Improved Resume Examples responsiveness by tightening container and row behavior and enabling safe wrapping for long footer links.
Adjusted dashboard account indicator placement so on desktop the logged-in email appears under the site URL near the logo.
Preserved dashboard mobile usability by keeping account text inside the collapsed menu and maintaining small-screen URL truncation safeguards.

Profile Photo Controls and Dashboard Feedback

March 9, 2026

This update completed the resume photo lifecycle on the dashboard so members can upload, keep, or remove a photo as needed.

Added a dedicated Remove photo action in the Resume Photo card for accounts with an existing photo on file.
Removing a photo now clears the saved profile photo reference so public resume templates correctly render with no photo when one is not set.
Added a clear photo status indicator in the dashboard that shows whether a custom resume photo is currently on file.
Replaced photo workflow popup alerts with inline feedback messages directly in the photo card for selection, upload, remove, and error states.
Improved photo action handling with clearer in-context progress and failure feedback for a smoother user experience.

Dashboard Experience and Resume Upload Improvements

March 6, 2026

This update focused on improving dashboard usability and making resume upload behavior clearer and more user-friendly.

Upgraded the availability schedule control to a modern slider toggle with clear on/off visual states.
Adjusted dashboard spacing to improve layout clarity between timezone settings and availability scheduling controls.
Added a resume upload status indicator so users can quickly see whether a resume file is currently on file.
Moved the resume status message below the upload button and refined spacing for better readability.
Improved upload validation flow so file type and upload errors now display inside the dashboard upload area instead of redirecting to a standalone error page.
Refined release notes presentation styling for consistent visual formatting and improved readability.

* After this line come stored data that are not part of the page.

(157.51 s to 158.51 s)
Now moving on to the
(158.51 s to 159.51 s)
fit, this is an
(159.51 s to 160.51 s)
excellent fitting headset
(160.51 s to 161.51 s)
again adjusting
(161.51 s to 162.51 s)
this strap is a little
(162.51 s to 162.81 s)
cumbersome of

Application Migration and Platform Refresh

March 3, 2026

The Resume Link was migrated to a new server environment to consolidate operating costs, streamline platform management, and improve day-to-day maintainability.

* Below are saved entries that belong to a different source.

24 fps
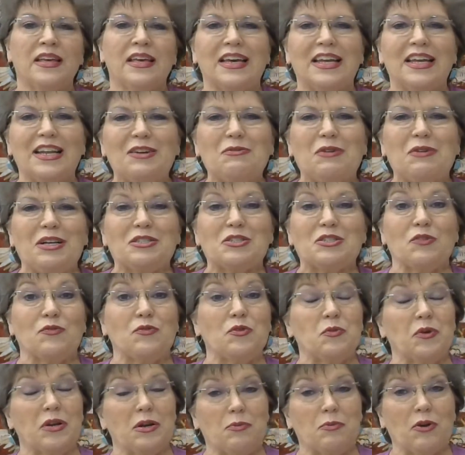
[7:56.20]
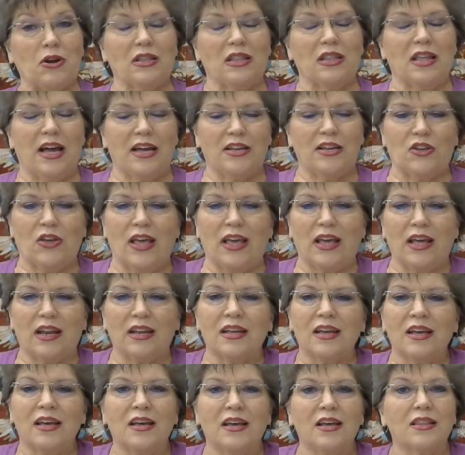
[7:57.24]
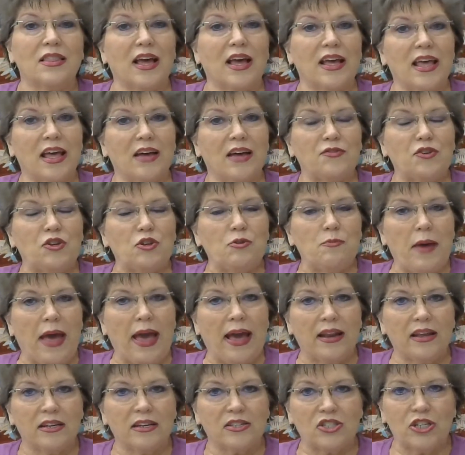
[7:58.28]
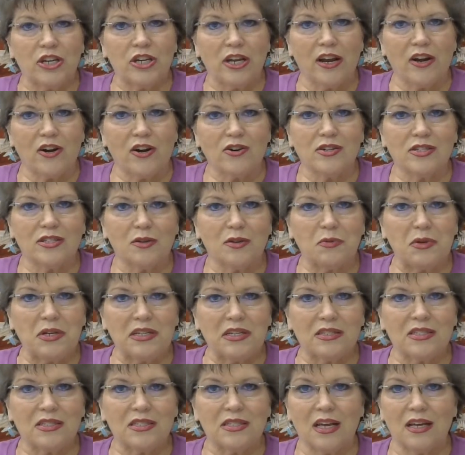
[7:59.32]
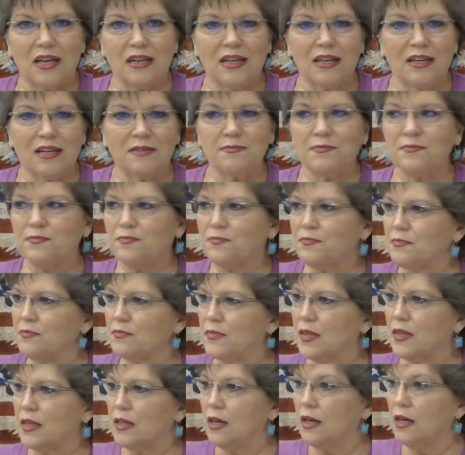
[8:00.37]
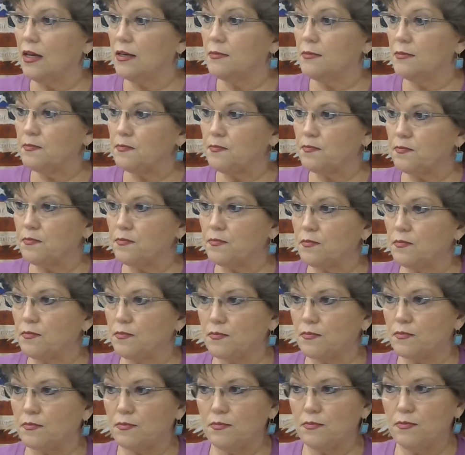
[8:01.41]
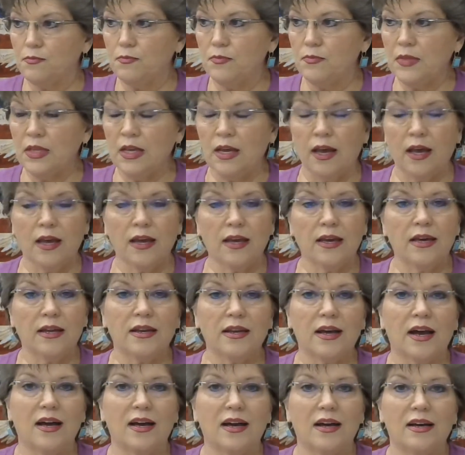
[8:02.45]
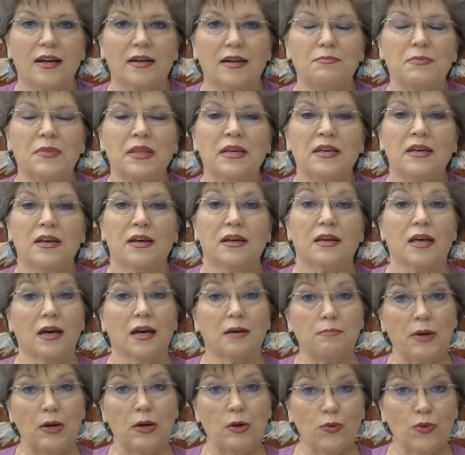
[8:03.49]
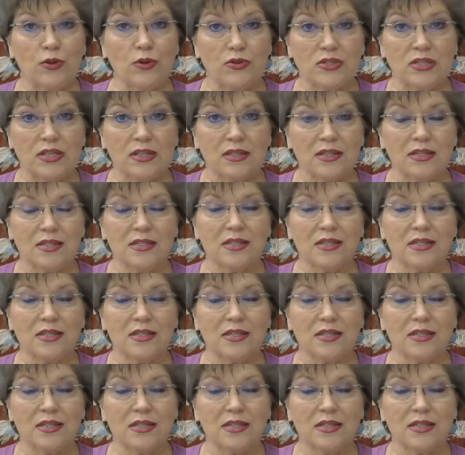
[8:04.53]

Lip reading: Anyway, so if you want to bring a light, you can. They have pneumatic chairs that we can set in. Huh? And cup holders at the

Completed a full application move to a new hosting environment with service continuity checks.
Reconnected and validated core application services and database-driven functionality after migration.
Retested major user workflows end-to-end, including sign-up, login, dashboard access, package purchase, and post-purchase routing.
Revalidated third-party integration paths for transactional email delivery and SMS notifications.
Standardized shared header/footer components across key pages to keep navigation and layout behavior consistent.
Added this Release Notes section to provide transparent, ongoing platform update visibility.